§ DATA FOR PROCESSING
____________________

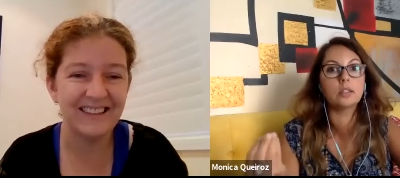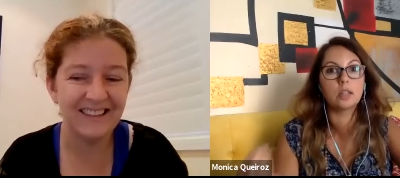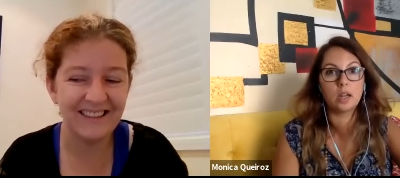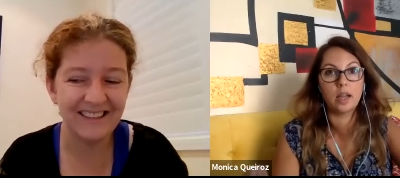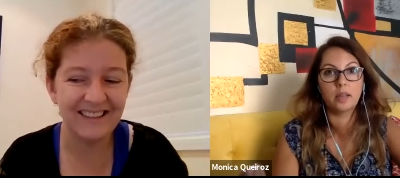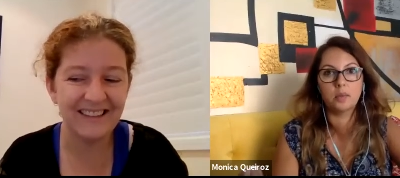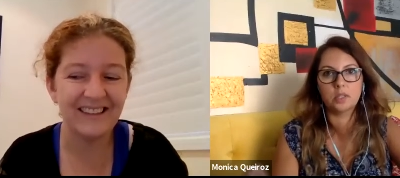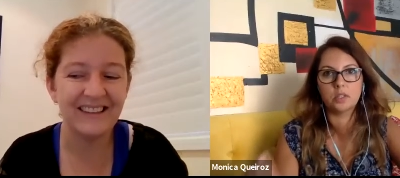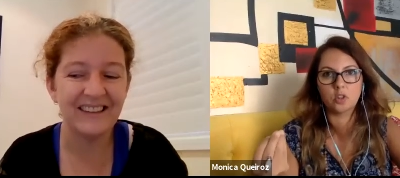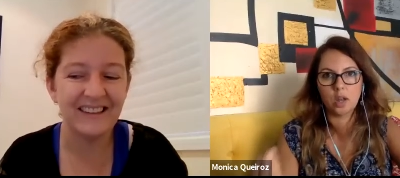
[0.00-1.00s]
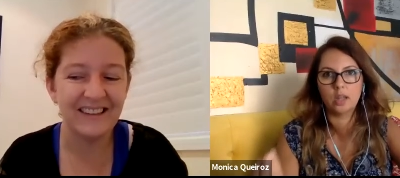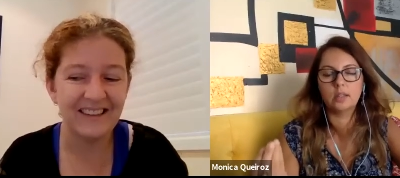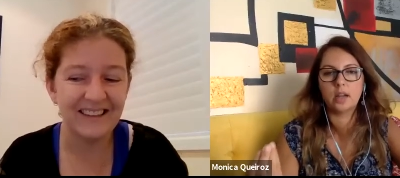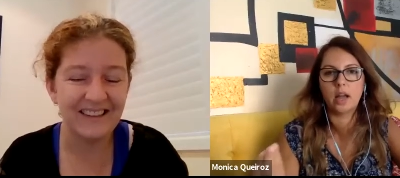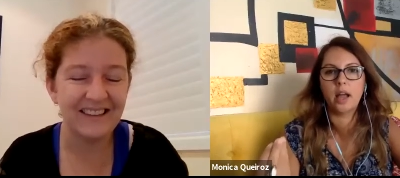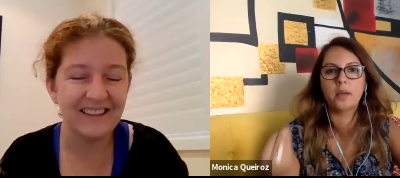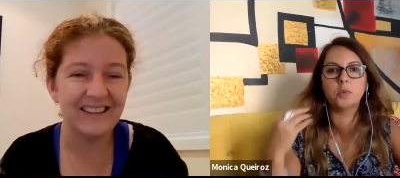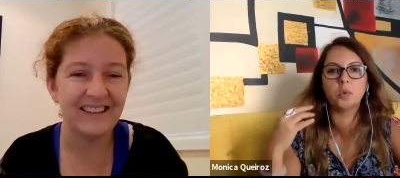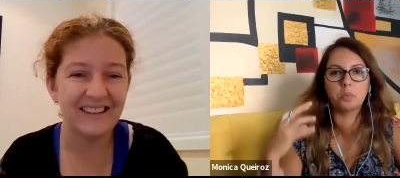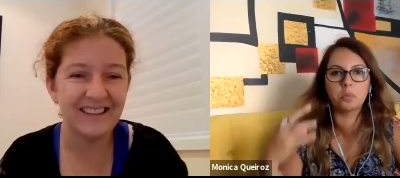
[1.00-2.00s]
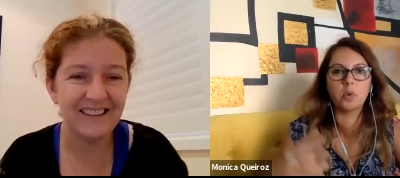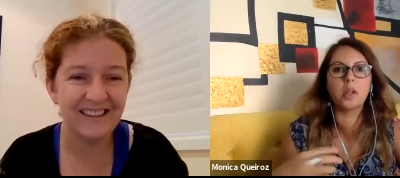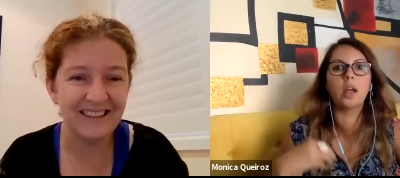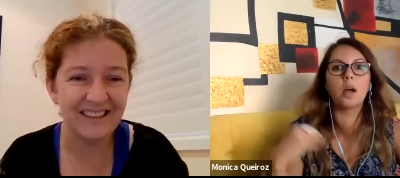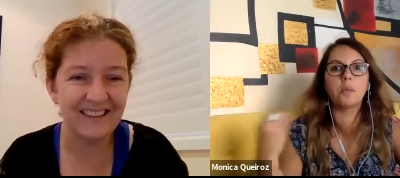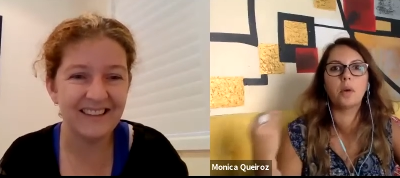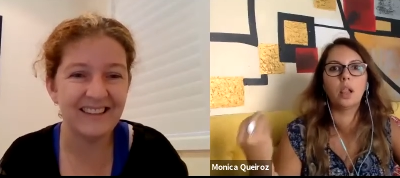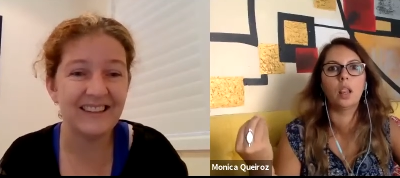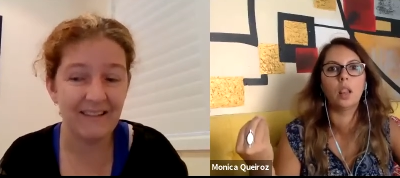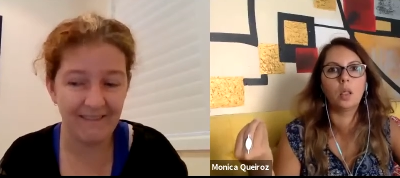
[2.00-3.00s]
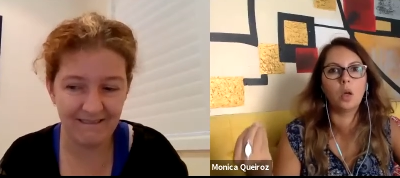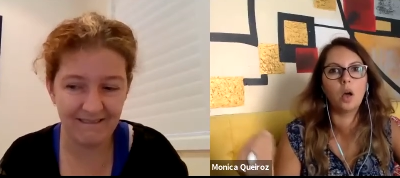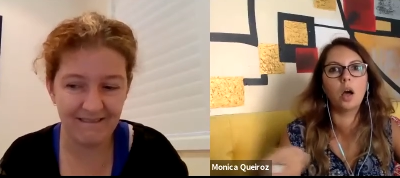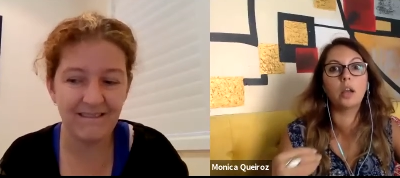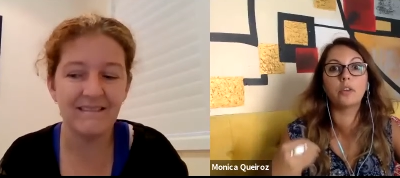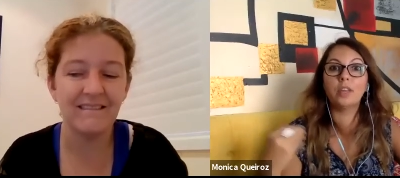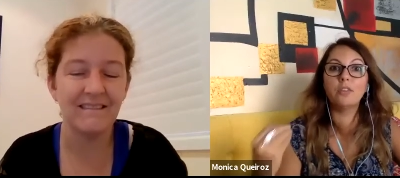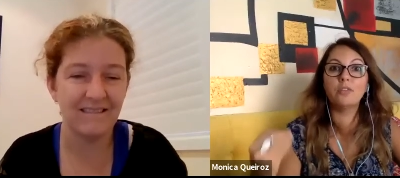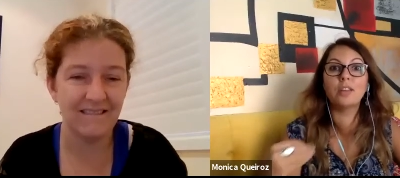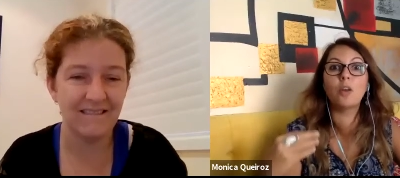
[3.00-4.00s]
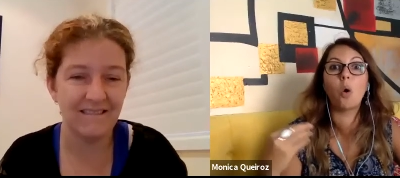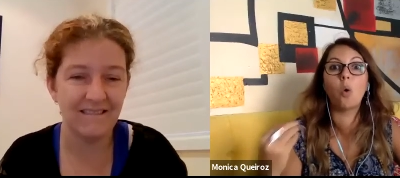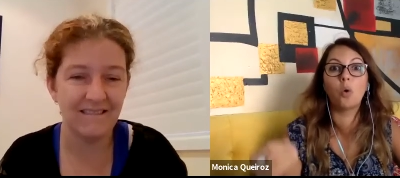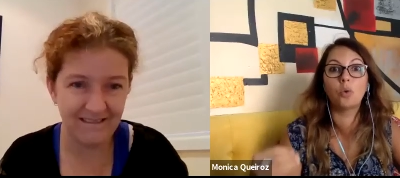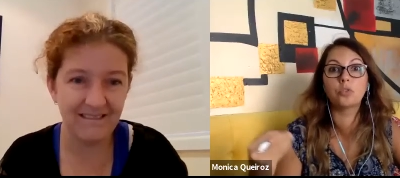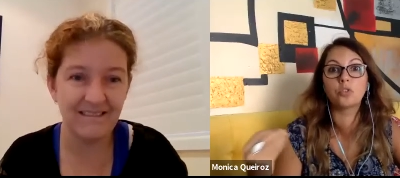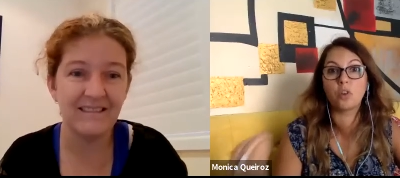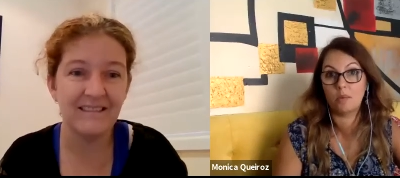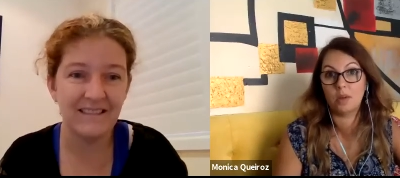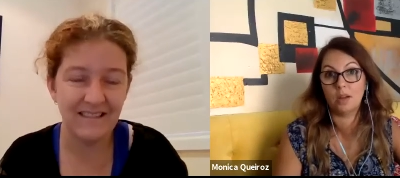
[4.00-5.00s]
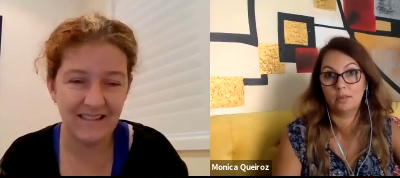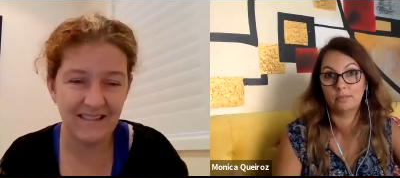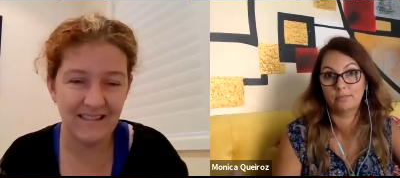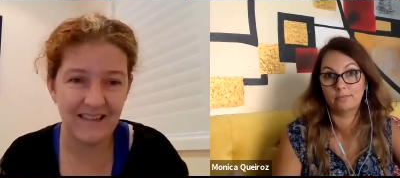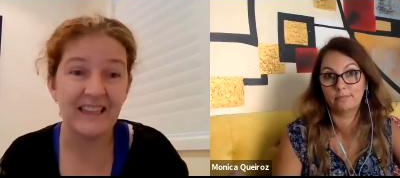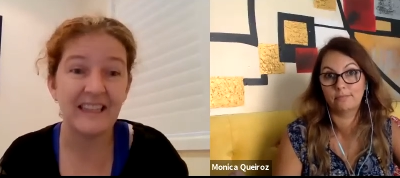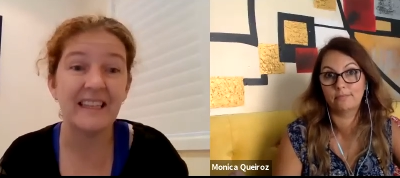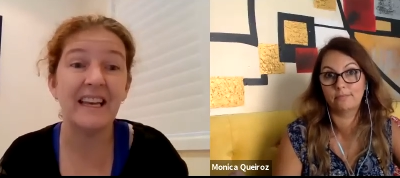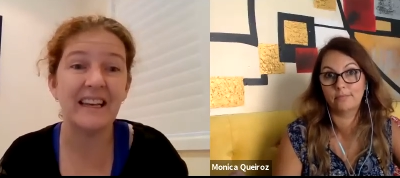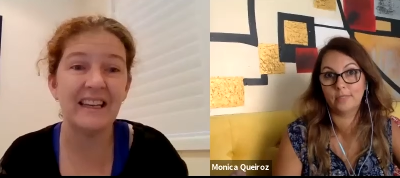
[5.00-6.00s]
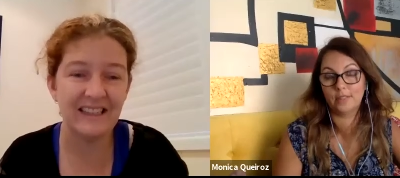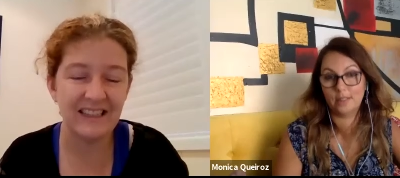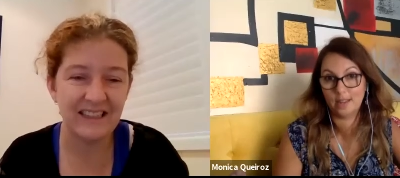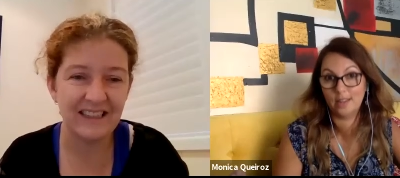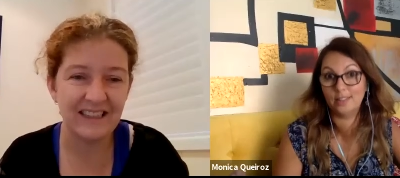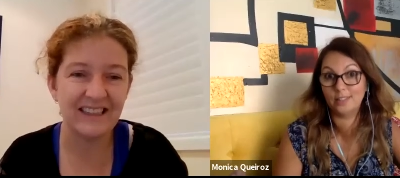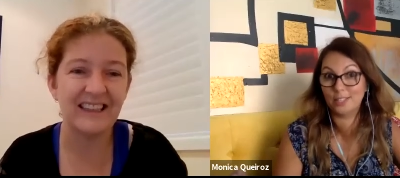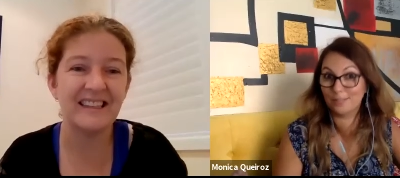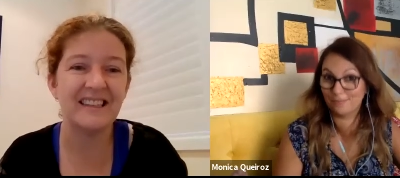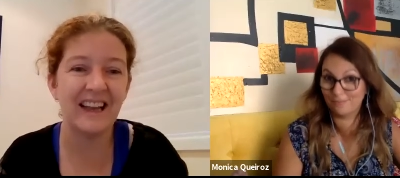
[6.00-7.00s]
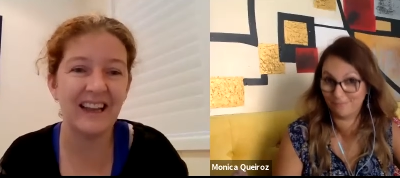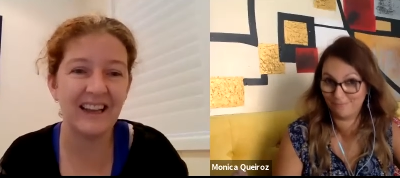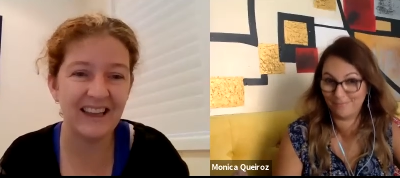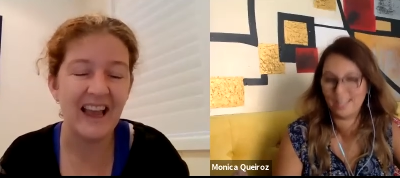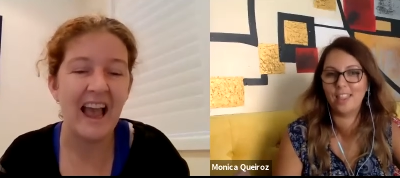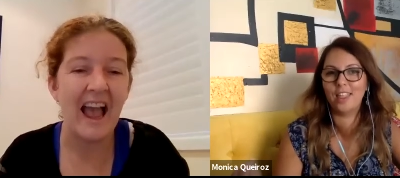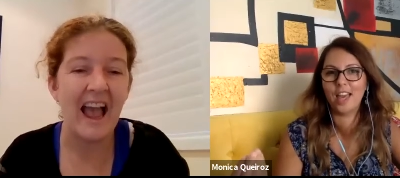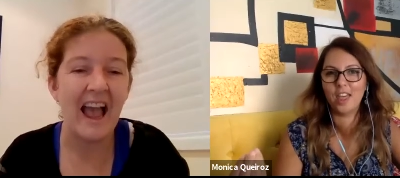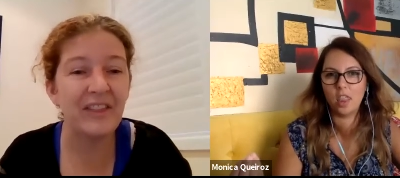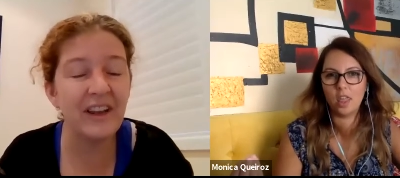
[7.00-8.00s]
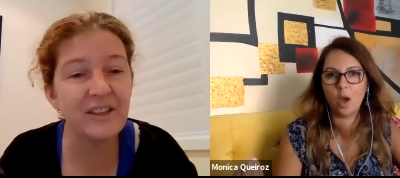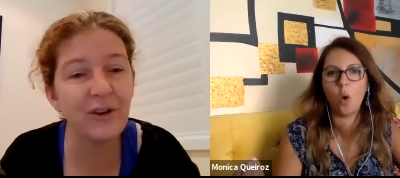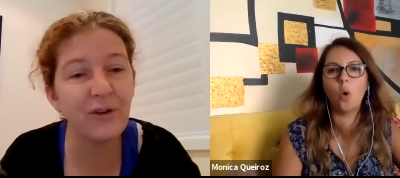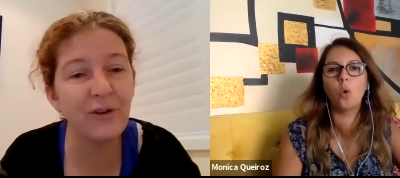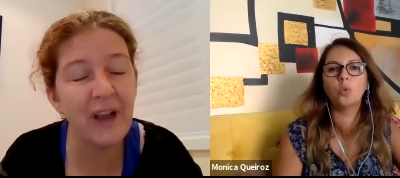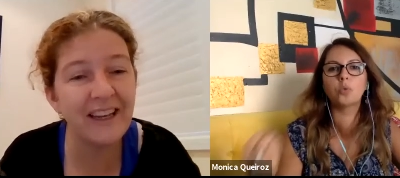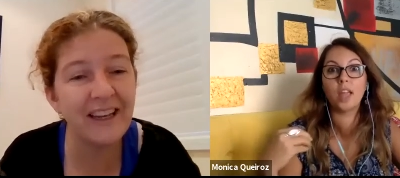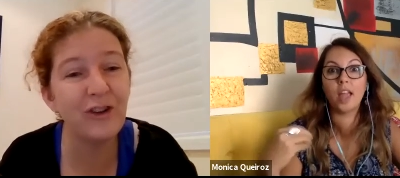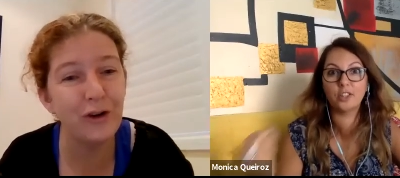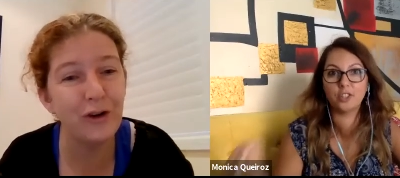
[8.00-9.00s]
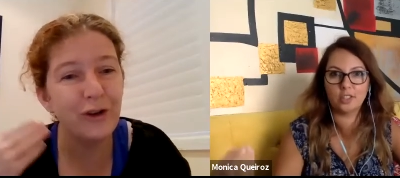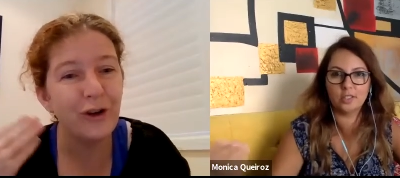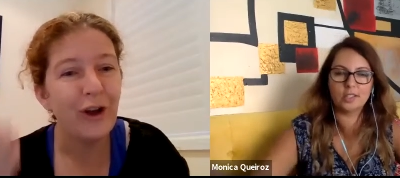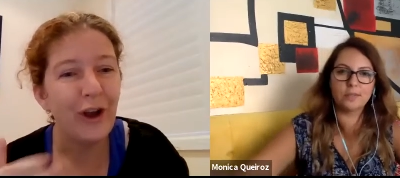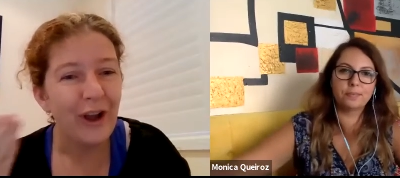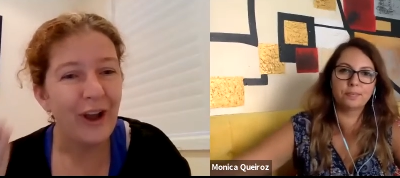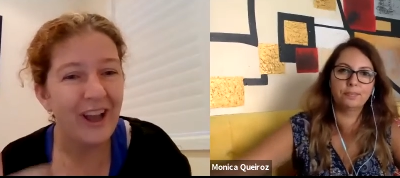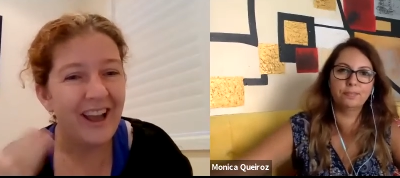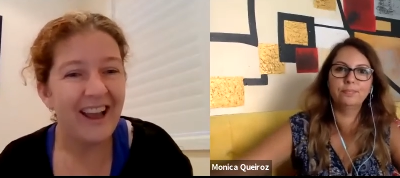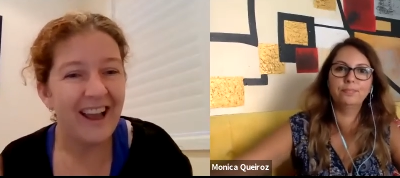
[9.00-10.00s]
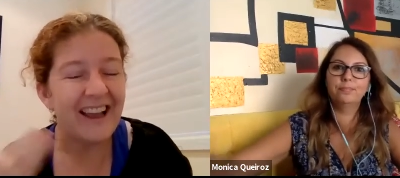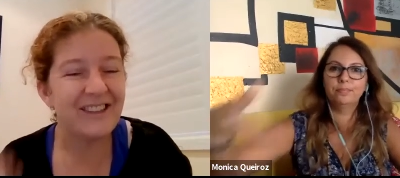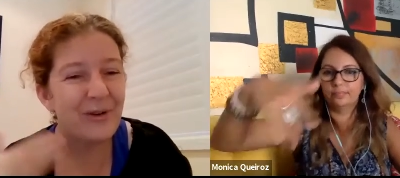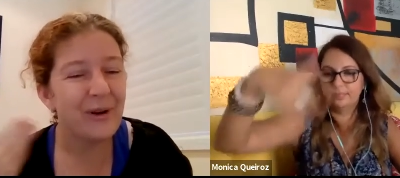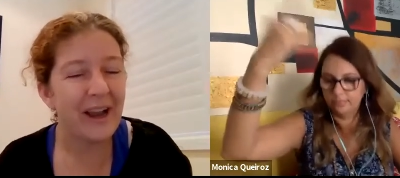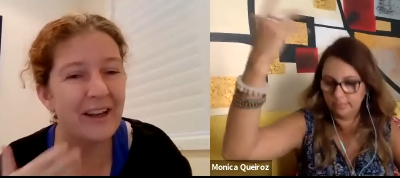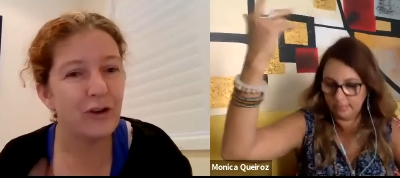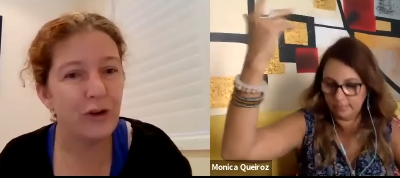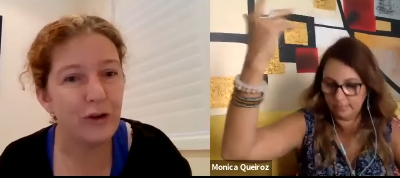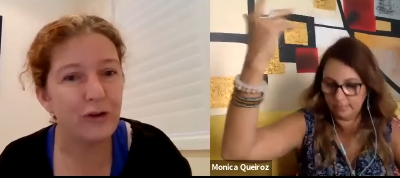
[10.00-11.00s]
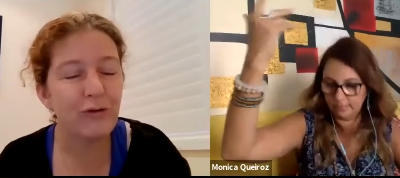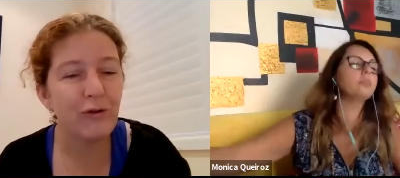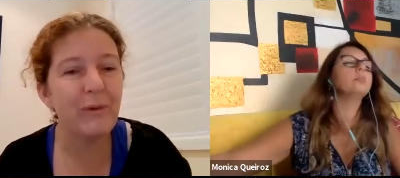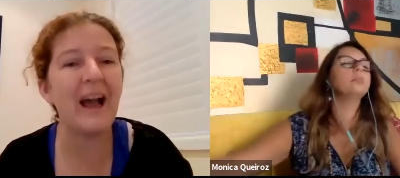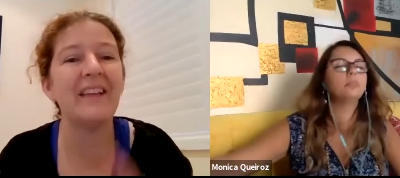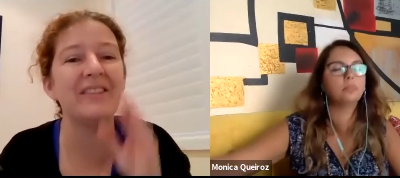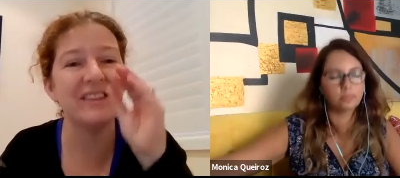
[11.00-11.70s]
Speaker 1: times these trying times will bring up a lot of even old trauma
Speaker 2: yes okay? exactly and, and, then it's creating new it's creating new trauma at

____________________

§ TASK GOAL
Return the listing verbatim; pictures are not part of the copy.

§ TASK ANSWER
[0.00-1.00s]
[1.00-2.00s]
[2.00-3.00s]
[3.00-4.00s]
[4.00-5.00s]
[5.00-6.00s]
[6.00-7.00s]
[7.00-8.00s]
[8.00-9.00s]
[9.00-10.00s]
[10.00-11.00s]
[11.00-11.70s]
Speaker 1: times these trying times will bring up a lot of even old trauma
Speaker 2: yes okay? exactly and, and, then it's creating new it's creating new trauma at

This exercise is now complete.